🤖 AI Summary
Existing super-resolution (SR) evaluation heavily relies on reference ground-truth (GT) images, yet real-world GTs often exhibit inconsistent quality, leading to distorted and perceptually misaligned metrics such as PSNR and LPIPS.
Method: This work is the first to systematically characterize the detrimental impact of GT quality bias on SR evaluation and proposes RQI—the first relative quality-aware metric designed for scenarios where GTs are unreliable. RQI models pairwise relative quality relationships by jointly leveraging multi-scale structural and semantic feature discrepancies, without assuming access to a perfect GT.

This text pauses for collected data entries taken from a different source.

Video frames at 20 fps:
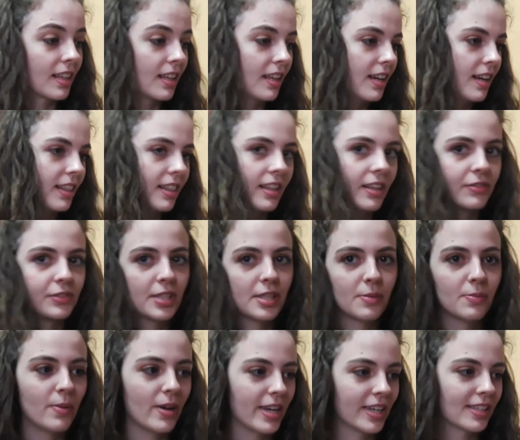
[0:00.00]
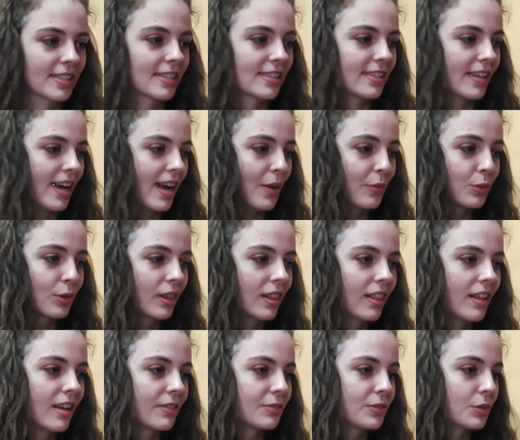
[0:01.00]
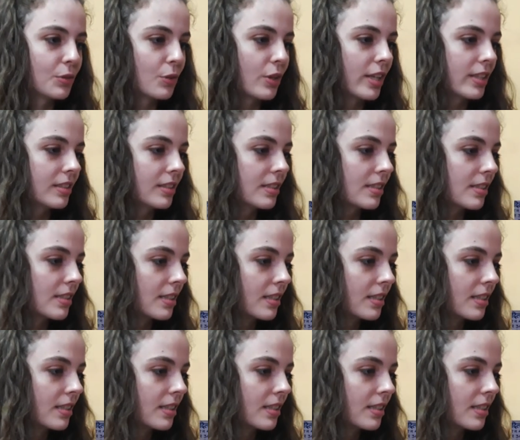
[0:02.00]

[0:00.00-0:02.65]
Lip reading: I love these bikes. I would love to ride it.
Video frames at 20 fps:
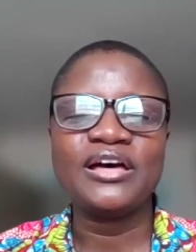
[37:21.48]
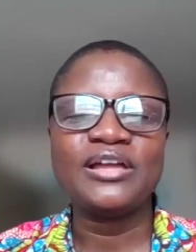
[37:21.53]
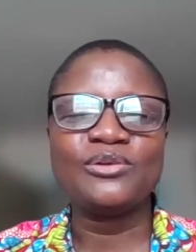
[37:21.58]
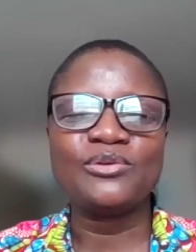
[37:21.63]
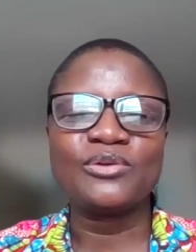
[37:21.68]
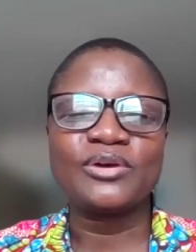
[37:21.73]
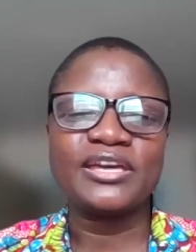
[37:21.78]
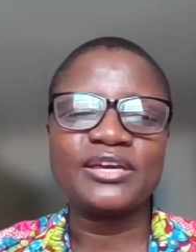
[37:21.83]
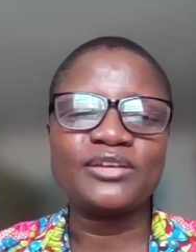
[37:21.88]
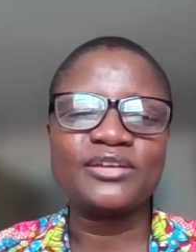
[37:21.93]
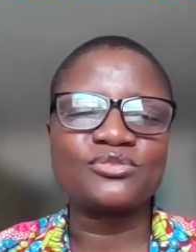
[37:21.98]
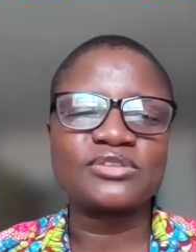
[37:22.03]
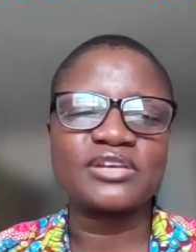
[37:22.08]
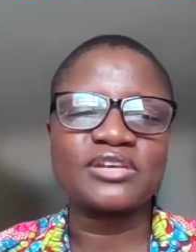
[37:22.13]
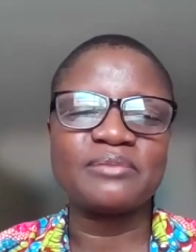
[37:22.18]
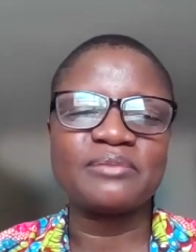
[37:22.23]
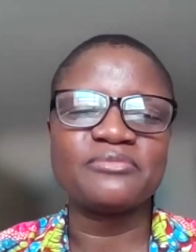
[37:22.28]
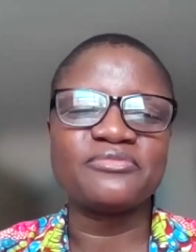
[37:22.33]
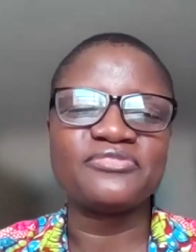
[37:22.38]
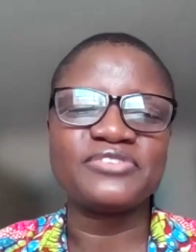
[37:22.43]
looking to
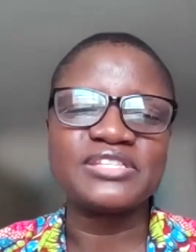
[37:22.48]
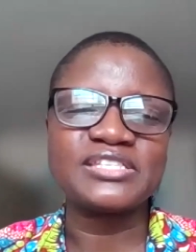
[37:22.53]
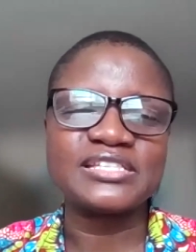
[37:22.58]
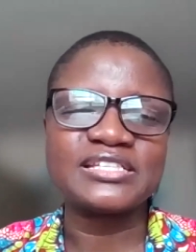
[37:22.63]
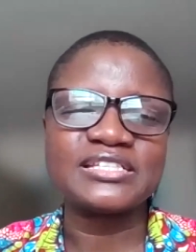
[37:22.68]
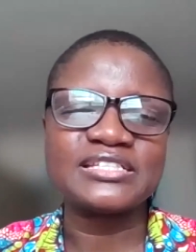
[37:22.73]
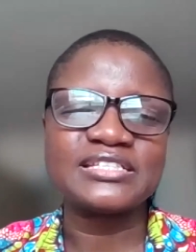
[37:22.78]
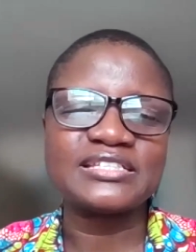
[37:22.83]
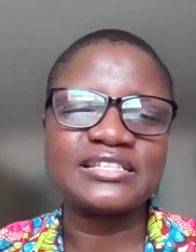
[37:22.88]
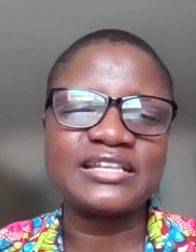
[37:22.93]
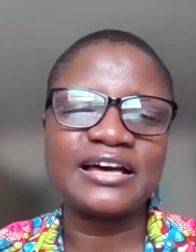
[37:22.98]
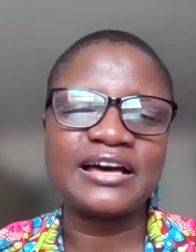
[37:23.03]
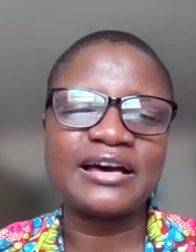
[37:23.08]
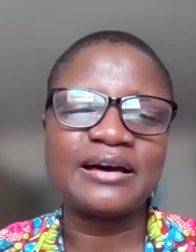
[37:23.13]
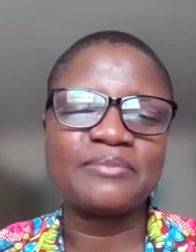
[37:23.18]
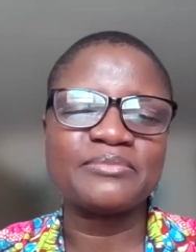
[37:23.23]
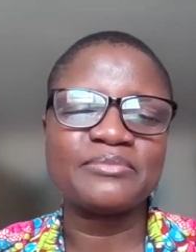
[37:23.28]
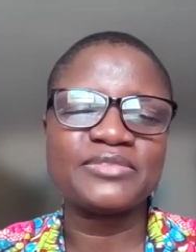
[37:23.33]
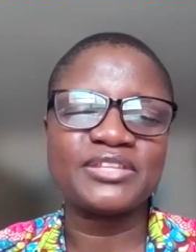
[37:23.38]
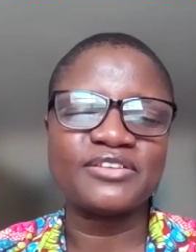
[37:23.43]
come visit
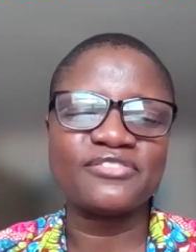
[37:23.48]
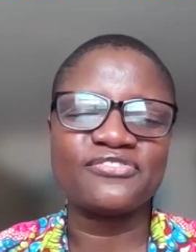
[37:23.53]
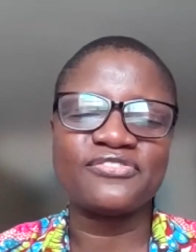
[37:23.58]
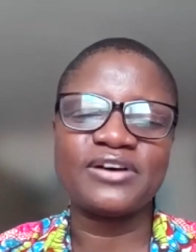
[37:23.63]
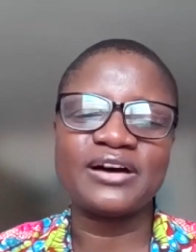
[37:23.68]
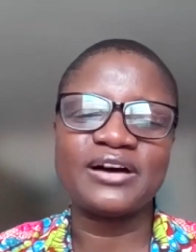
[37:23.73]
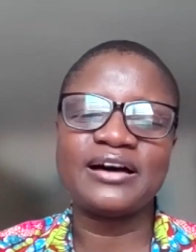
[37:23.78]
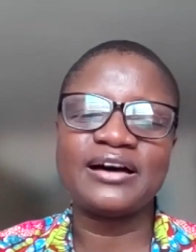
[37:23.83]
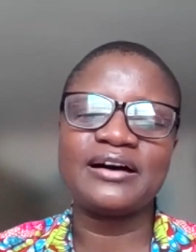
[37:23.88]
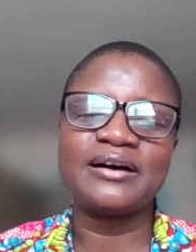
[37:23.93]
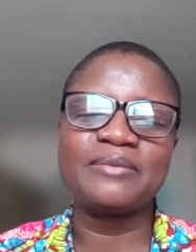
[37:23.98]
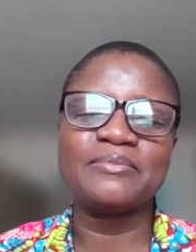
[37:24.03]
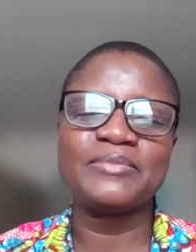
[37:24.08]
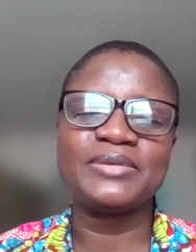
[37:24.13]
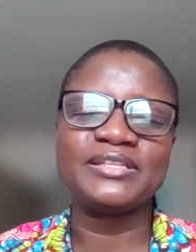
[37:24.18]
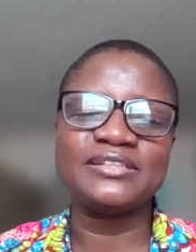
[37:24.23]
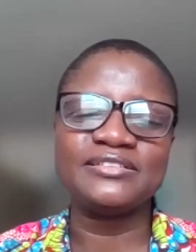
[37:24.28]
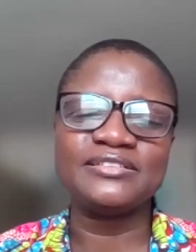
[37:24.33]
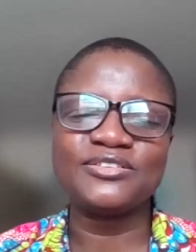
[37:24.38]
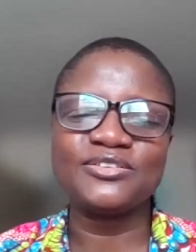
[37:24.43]
um, the farm
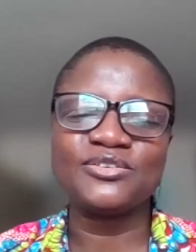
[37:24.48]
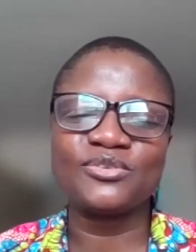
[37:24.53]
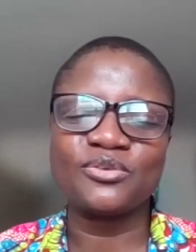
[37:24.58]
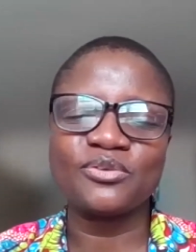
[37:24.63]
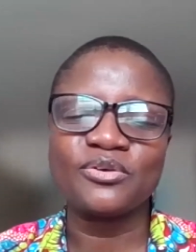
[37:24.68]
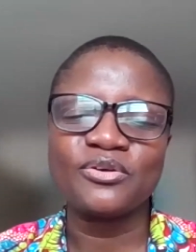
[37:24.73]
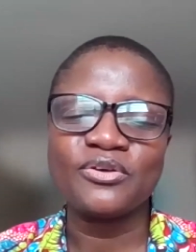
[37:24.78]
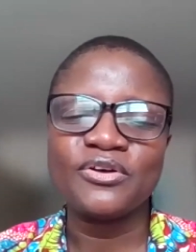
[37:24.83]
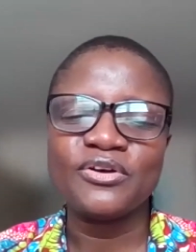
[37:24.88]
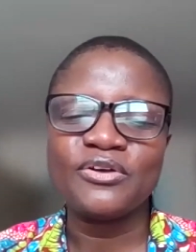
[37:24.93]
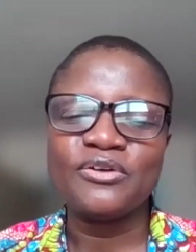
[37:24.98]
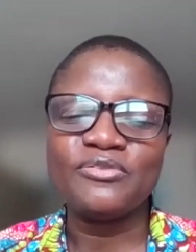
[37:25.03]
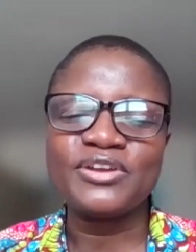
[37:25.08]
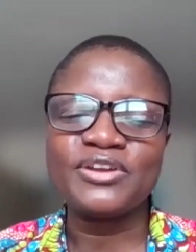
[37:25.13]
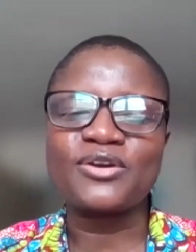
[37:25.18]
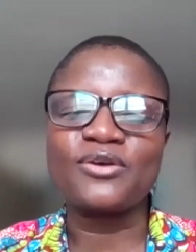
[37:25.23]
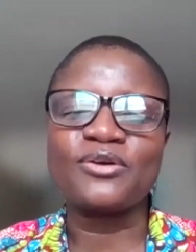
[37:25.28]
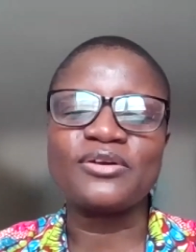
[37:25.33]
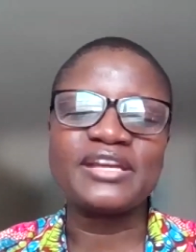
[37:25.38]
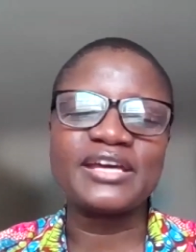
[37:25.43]
and, you know,
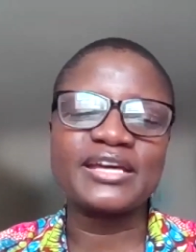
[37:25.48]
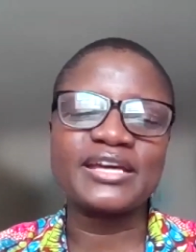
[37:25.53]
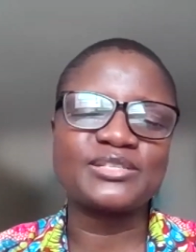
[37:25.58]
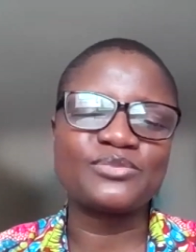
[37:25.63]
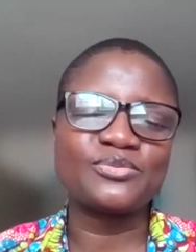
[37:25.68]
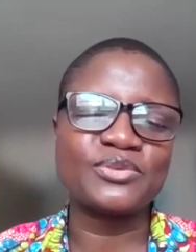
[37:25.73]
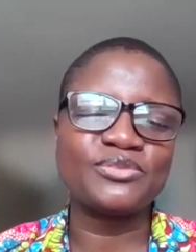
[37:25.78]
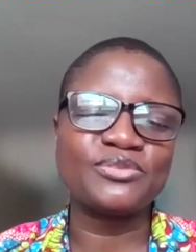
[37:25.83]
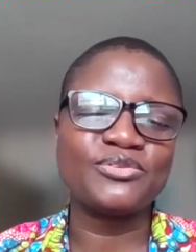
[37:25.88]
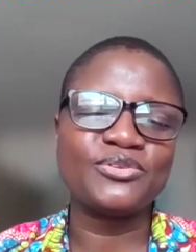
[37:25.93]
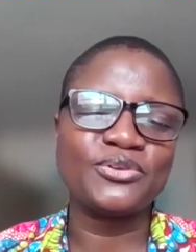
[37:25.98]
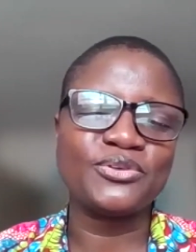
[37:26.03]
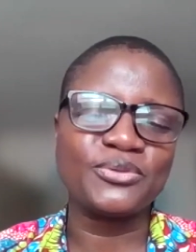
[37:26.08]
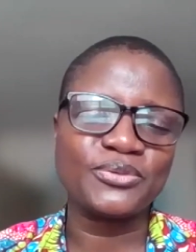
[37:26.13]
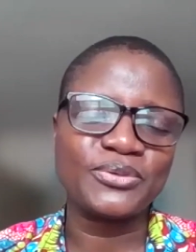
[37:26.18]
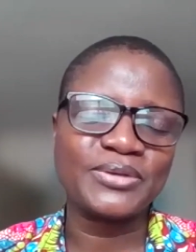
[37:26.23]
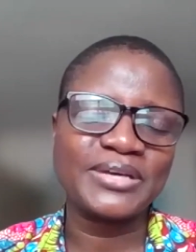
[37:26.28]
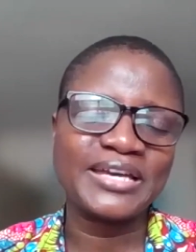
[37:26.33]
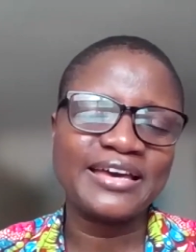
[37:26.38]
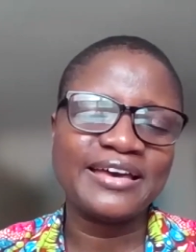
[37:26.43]
reconnect with
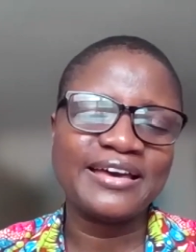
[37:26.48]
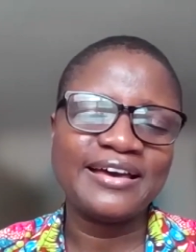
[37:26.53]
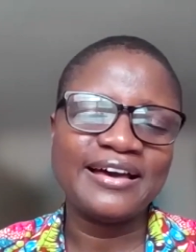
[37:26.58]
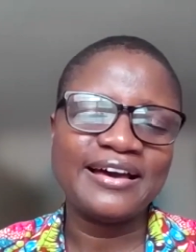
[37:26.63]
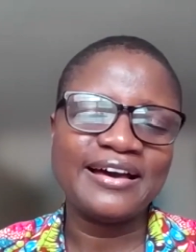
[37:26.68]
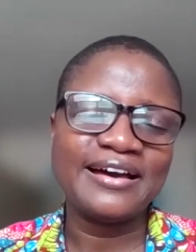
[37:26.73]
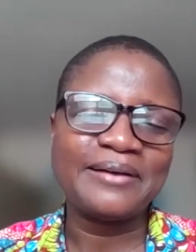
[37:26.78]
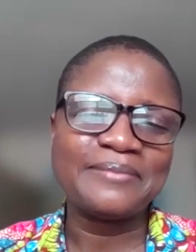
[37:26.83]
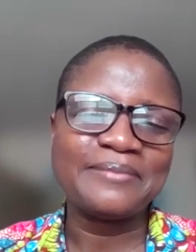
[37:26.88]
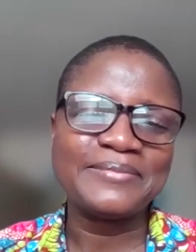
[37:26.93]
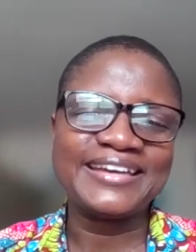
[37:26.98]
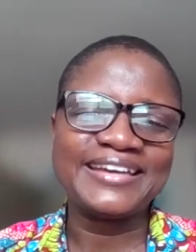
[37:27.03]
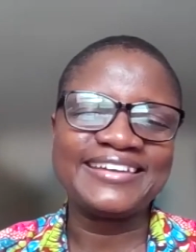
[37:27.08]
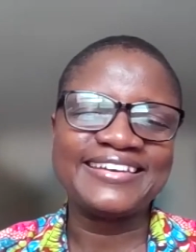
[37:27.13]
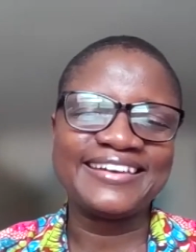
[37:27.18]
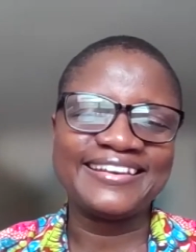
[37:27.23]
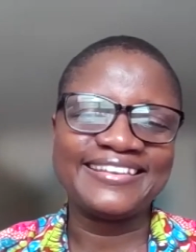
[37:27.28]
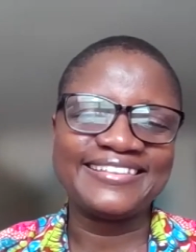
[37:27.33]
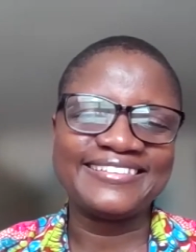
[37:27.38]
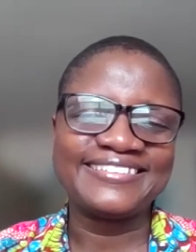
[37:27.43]
you um,
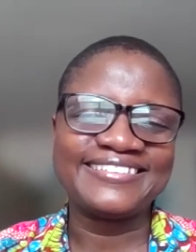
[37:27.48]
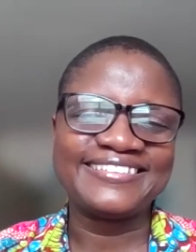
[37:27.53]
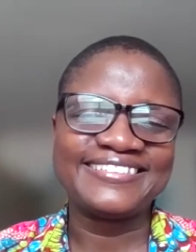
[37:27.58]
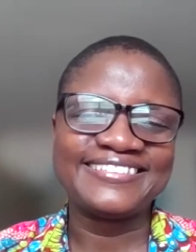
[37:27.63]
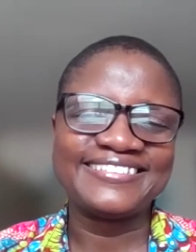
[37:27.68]
again.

Contribution/Results: Extensive validation across multiple real-world SR benchmarks demonstrates that RQI achieves significantly higher correlation with human subjective scores than state-of-the-art metrics. It exhibits superior robustness, stability, and reproducibility, and effectively discriminates models’ true perceptual performance—enabling more reliable and human-aligned SR assessment.
📝 Abstract
While recent advancing image super-resolution (SR) techniques are continually improving the perceptual quality of their outputs, they can usually fail in quantitative evaluations. This inconsistency leads to a growing distrust in existing image metrics for SR evaluations. Though image evaluation depends on both the metric and the reference ground truth (GT), researchers typically do not inspect the role of GTs, as they are generally accepted as `perfect' references. However, due to the data being collected in the early years and the ignorance of controlling other types of distortions, we point out that GTs in existing SR datasets can exhibit relatively poor quality, which leads to biased evaluations. Following this observation, in this paper, we are interested in the following questions: Are GT images in existing SR datasets 100% trustworthy for model evaluations? How does GT quality affect this evaluation? And how to make fair evaluations if there exist imperfect GTs? To answer these questions, this paper presents two main contributions. First, by systematically analyzing seven state-of-the-art SR models across three real-world SR datasets, we show that SR performances can be consistently affected across models by low-quality GTs, and models can perform quite differently when GT quality is controlled. Second, we propose a novel perceptual quality metric, Relative Quality Index (RQI), that measures the relative quality discrepancy of image pairs, thus issuing the biased evaluations caused by unreliable GTs. Our proposed model achieves significantly better consistency with human opinions. We expect our work to provide insights for the SR community on how future datasets, models, and metrics should be developed.